Die Stäbe der fünf Armeen liegen in Dresden (1. Garde-Panzerarmee), Fürstenberg (2. Garde-Panzerarmee), Nohra (3. Armee), Eberswalde/Finow (8. Armee) und Wünsdorf (16. Luftarmee). Hier im südlich von Berlin gelegenen Wünsdorf hatte auch das Oberkommando seinen Sitz. Seit dem 13. Dezember 1990 wird es von Generaloberst Matwej Burlakow geführt. Die Truppen sind über das ganze Gebiet der DDR, in 1.550 Liegenschaften verteilt, stationiert. Die genutzte Landfläche, einschließlich der Übungsplätze,  umfasste etwa 2.900 Quadratkilometer. Das ist mehr als die Gebietsfläche des Saarlandes (2.570).

Seit dem 12. Oktober 1990 gilt der „Vertrag zwischen der Bundesrepublik Deutschland und der Union der Sozialistischen Sowjetrepubliken über die Bedingungen des befristeten Aufenthaltes und die Modalitäten für einen Abzug der sowjetischen Truppen auf dem Gebiet der Bundesrepublik  Deutschland“. Hierin sind der Abzug der Truppen und der Abtransport des Materials bis 31. Dezember 1994 festgelegt. Mit Aufstellung  eines Verbindungskommandos in Strausberg, unter Führung von Generalmajor Hartmut Foertsch, steht der WGT ein Ansprechpartner für alle  Abzugsfragen  zur Verfügung. In diesem Kommando sind zahlreiche ehemalige NVA-Offiziere eingesetzt.

Jelzin und Kohl einigen sich

Im Dezember 1992 besucht Bundeskanzler Helmut Kohl den Präsidenten der Russischen Föderation Boris N. Jelzin. Hierbei macht der Bundeskanzler finanziellen Zusagen, u.a. für humanitäre Regelungen für im Nationalsozialismus begangenes Unrecht.

Die Verlegung beginnt aus den Standorten der WGT von Westen nach Osten. Der Personaltransport geschieht auf dem Luftweg, das Material zu zwei Drittel über die Ostseehäfen Mukran, Rostock und Wismar, ein Drittel mit der Eisenbahn durch Polen und Tschechien. Aufnahmeländer der Rückkehrer sind in erster Linie Russland, die Ukraine und Weißrussland. Eine besondere Schwierigkeit der Rückführung stellt die atomare Munition da. Bis zum 24. Juni 1991 wird sie mittels Eisenbahntransport in Spezialwaggons auf Fähren von Mukran (Rügen) nach Klaipeda (Memel) und von dort auf das Territorium der Union der Sozialistischen Sowjetrepubliken verlegt.

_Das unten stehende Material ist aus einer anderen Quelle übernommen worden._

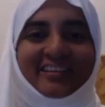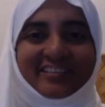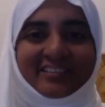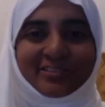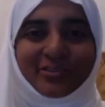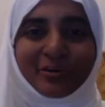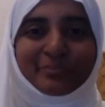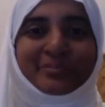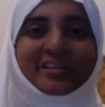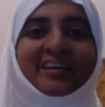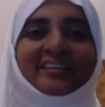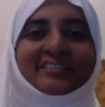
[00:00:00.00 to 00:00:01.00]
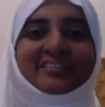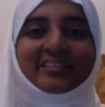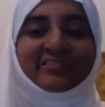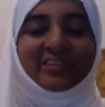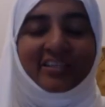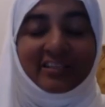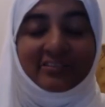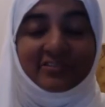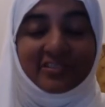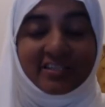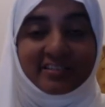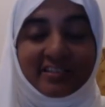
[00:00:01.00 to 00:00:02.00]
that is comprehensive and
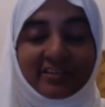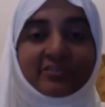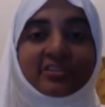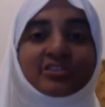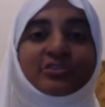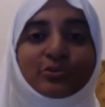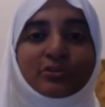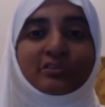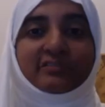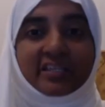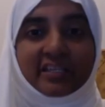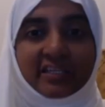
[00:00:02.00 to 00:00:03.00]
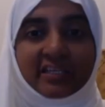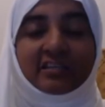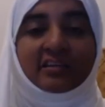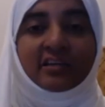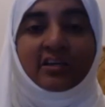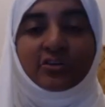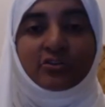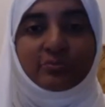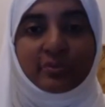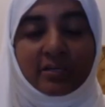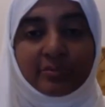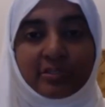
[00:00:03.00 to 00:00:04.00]
gives us every tool we need to
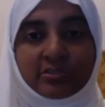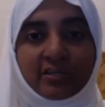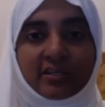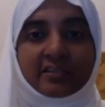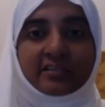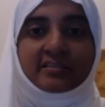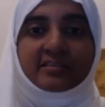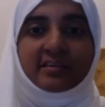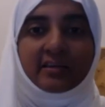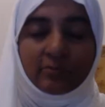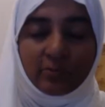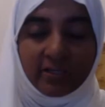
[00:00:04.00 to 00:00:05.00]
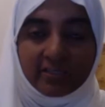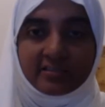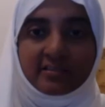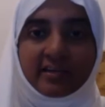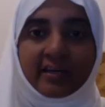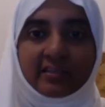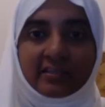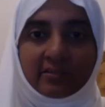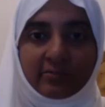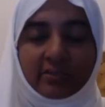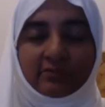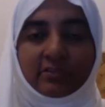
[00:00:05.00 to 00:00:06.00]
be able to understand what is right
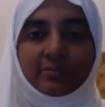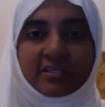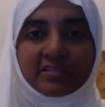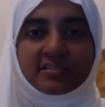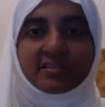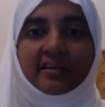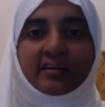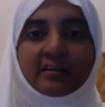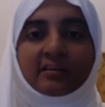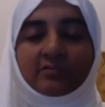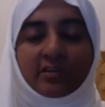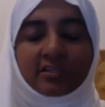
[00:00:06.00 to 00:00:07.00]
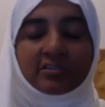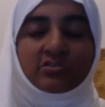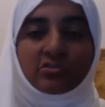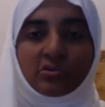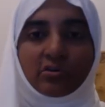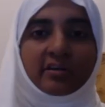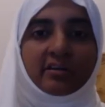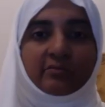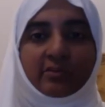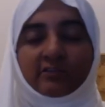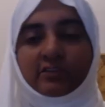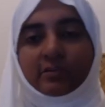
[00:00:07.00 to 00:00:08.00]
and what we must take and what is wrong
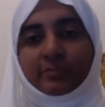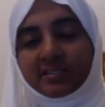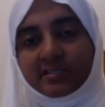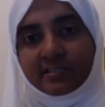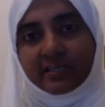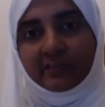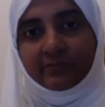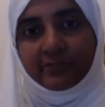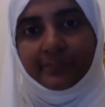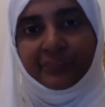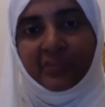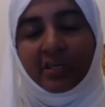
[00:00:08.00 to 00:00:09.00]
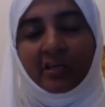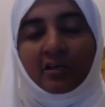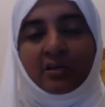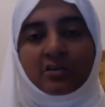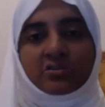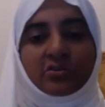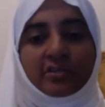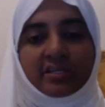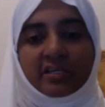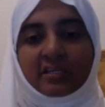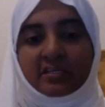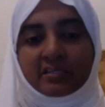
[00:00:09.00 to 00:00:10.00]
and what we must leave. So
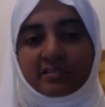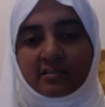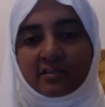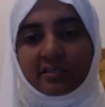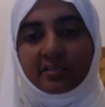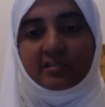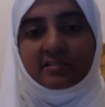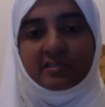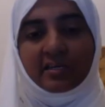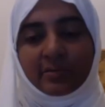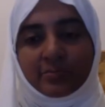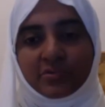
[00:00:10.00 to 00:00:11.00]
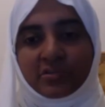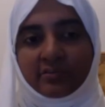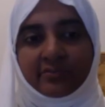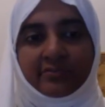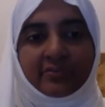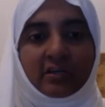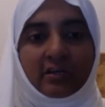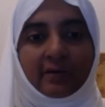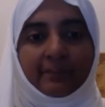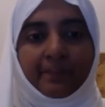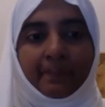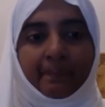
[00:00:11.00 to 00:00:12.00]
these these types of
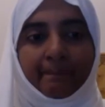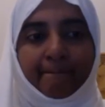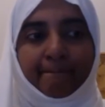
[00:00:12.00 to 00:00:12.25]
um,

Die Bundesrepublik finanziert den Bau von 36.000 Wohnungen für 7,8 Milliarden Mark. Im Oktober 1996 ist das Bauprogramm mit 45.000 fertig gestellten Wohnungen  beendet. Dazu kommt ein Schulungsprogramm für Offiziere zur Eingliederung in Zivilberufe. Der Unterhalt der Truppen in Deutschland und die Kosten des Rücktransports belaufen sich auf vier Milliarden Mark.

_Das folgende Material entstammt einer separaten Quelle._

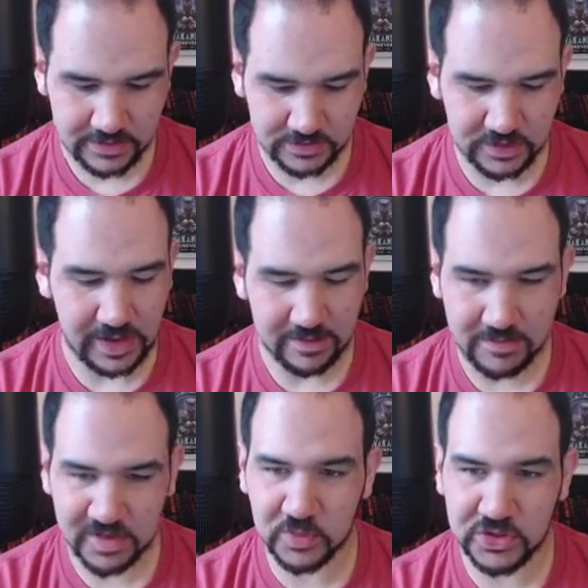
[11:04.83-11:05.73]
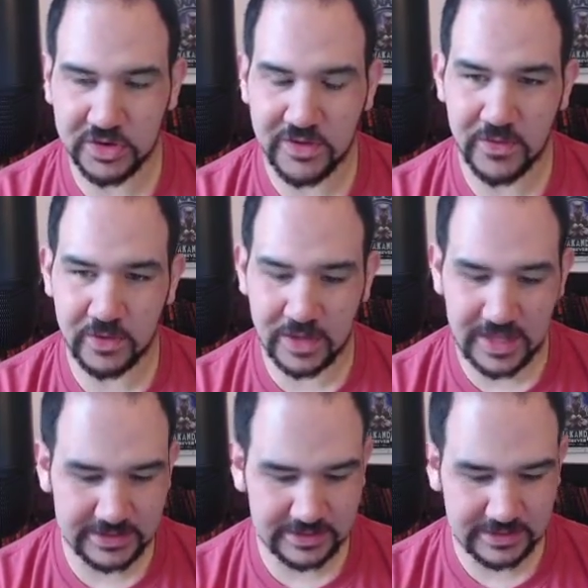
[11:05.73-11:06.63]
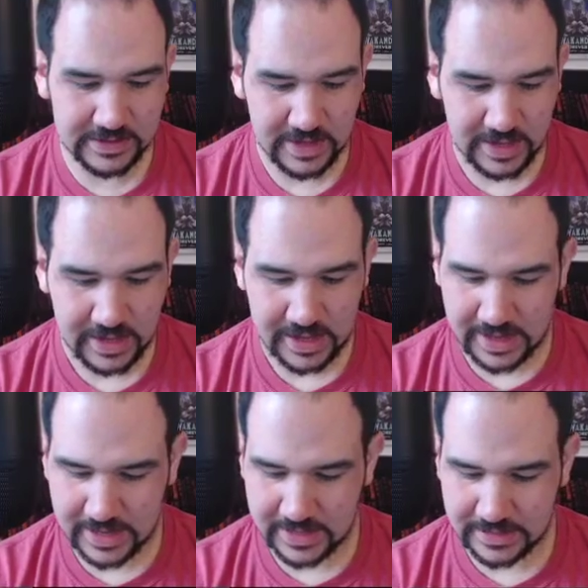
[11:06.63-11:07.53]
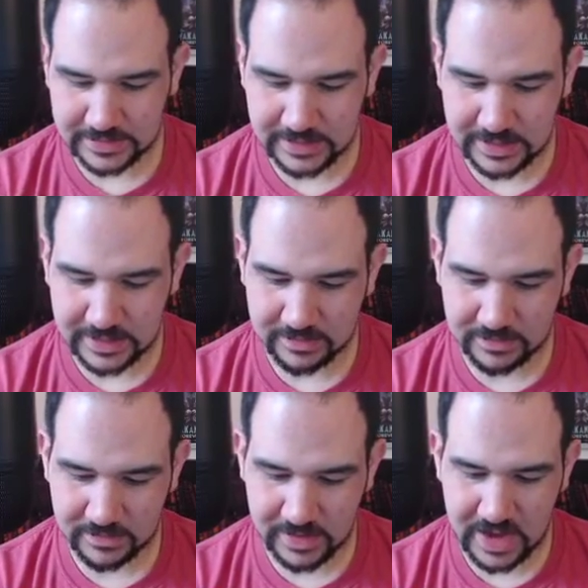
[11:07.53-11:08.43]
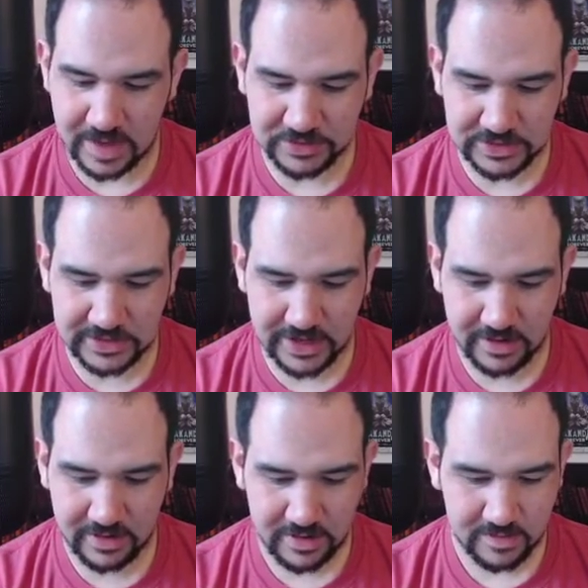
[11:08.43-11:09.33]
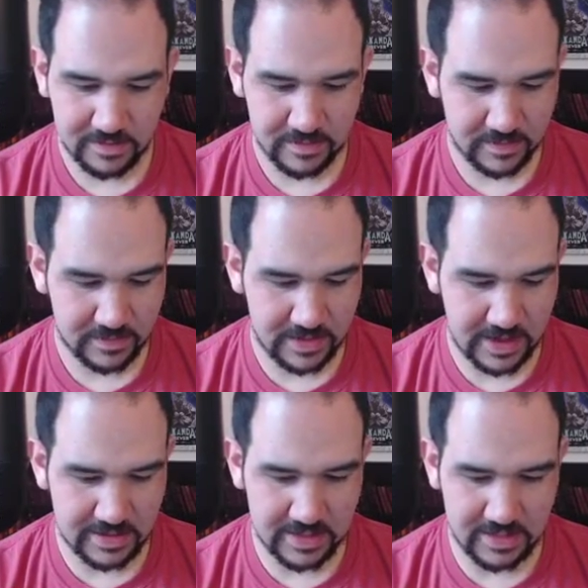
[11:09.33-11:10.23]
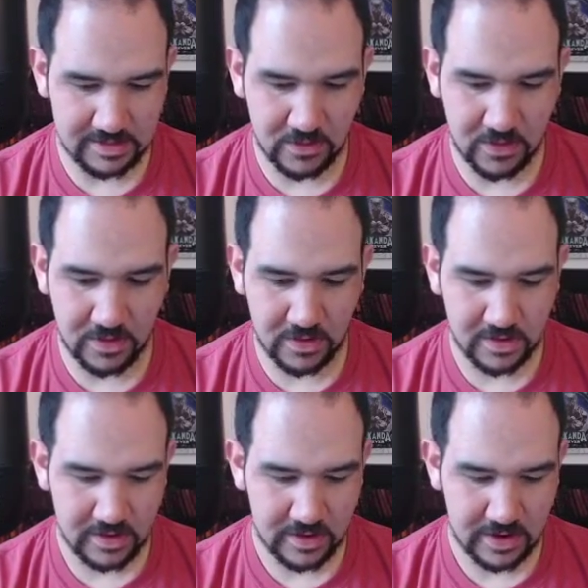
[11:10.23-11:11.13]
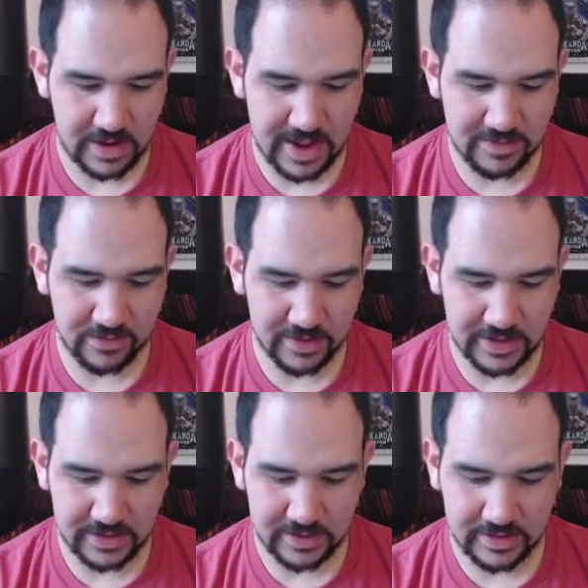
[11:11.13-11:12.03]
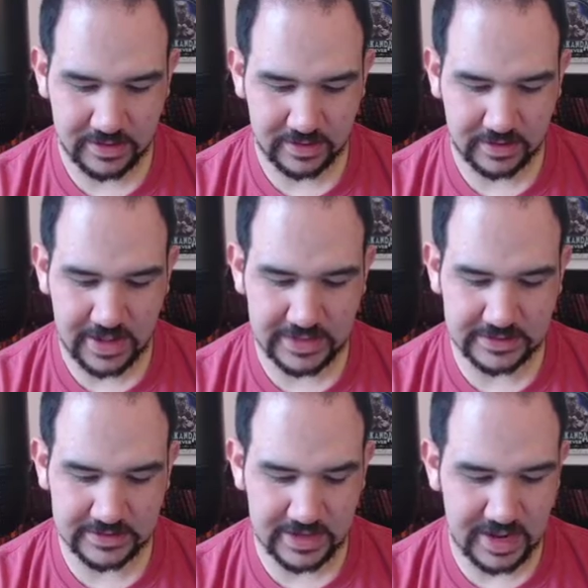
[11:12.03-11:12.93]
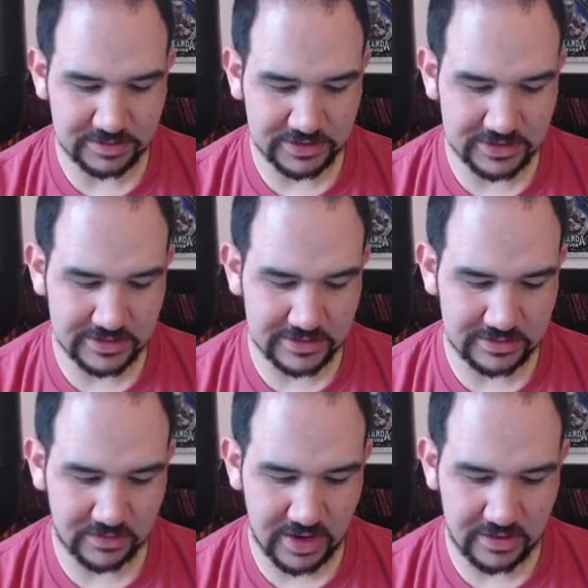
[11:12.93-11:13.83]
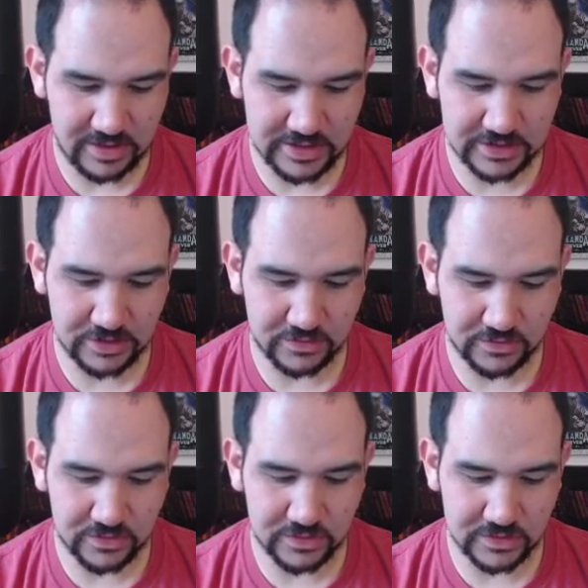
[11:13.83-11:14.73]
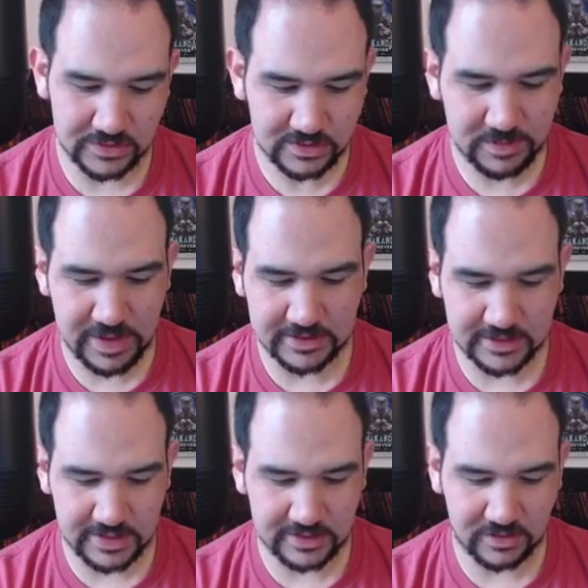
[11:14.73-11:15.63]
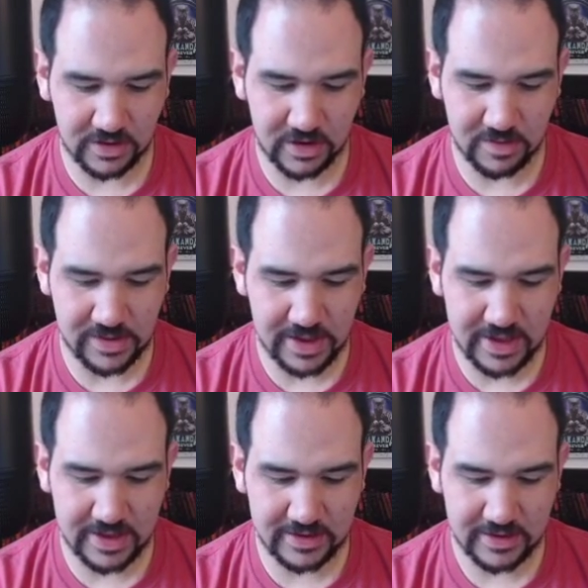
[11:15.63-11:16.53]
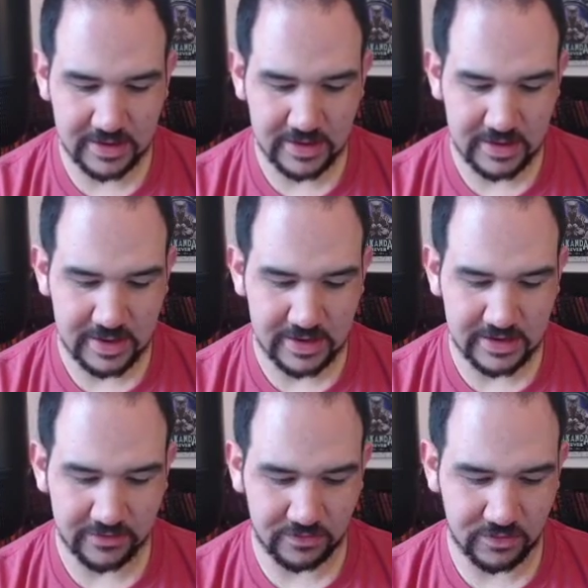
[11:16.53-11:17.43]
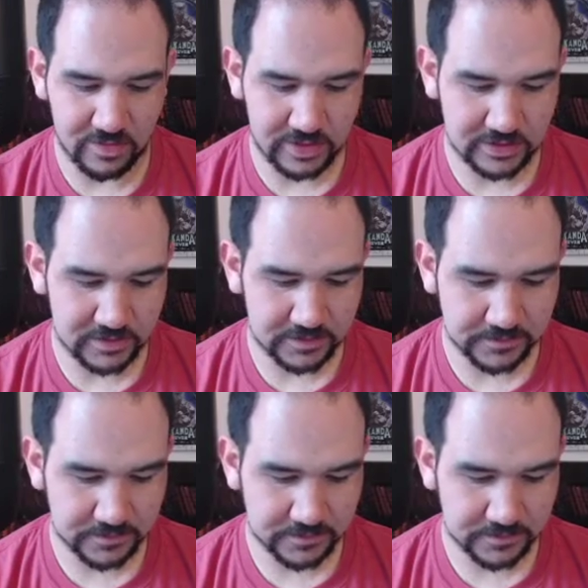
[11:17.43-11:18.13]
So yeah, much more straightforward classes and options there. And then the more elaborate classes and options and additional rules and spells and things are beyond in different rule books.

Auflösung des Warschauer Paktes

Am 1. Juli 1991 löst sich der am 14. Mai 1955 geschlossene  „Vertrag über Freundschaft, Zusammenarbeit und gegenseitigen Beistand“ (kurz Warschauer Vertrag) auf. Das bedeutet, dass auch aus Polen (Nordgruppe), Ungarn (Südgruppe) und der Tschechoslowakei (Zentralgruppe) die sowjetischen Streitkräfte abgezogen werden. Bis Ende 1994 kehren noch einmal rund 270.000 Soldaten, Zivilbedienstete und deren Angehörige  samt Waffen und Material in ihre Heimat zurück. Die Probleme für die Rückkehrer in die zerfallende UdSSR, die einstmals als Sieger und später als „Freunde“  jenseits der Landesgrenze waren, sind groß.

Abzug in Würde

Am 31. August 1994 kommt Staatspräsident Jelzin nach Berlin. Auf dem Gendarmenmarkt nimmt er die Meldung des Oberkommandierenden Burlakow entgegen. Nach dem Festakt im Schauspielhaus begeben sich Präsident und Bundeskanzler zum sowjetischen Ehrenmal im Stadtbezirk Treptow. Mit einer Kranzniederlegung gedenken sie der Toten des Zweiten Weltkrieges. Die Nationalhymnen  erklingen. Eine Parade der Bundeswehr und WGT beendet eine Epoche. Die Hoffnung, dass nun der ewige Frieden in Europa einkehren wird, geht leider nicht in Erfüllung.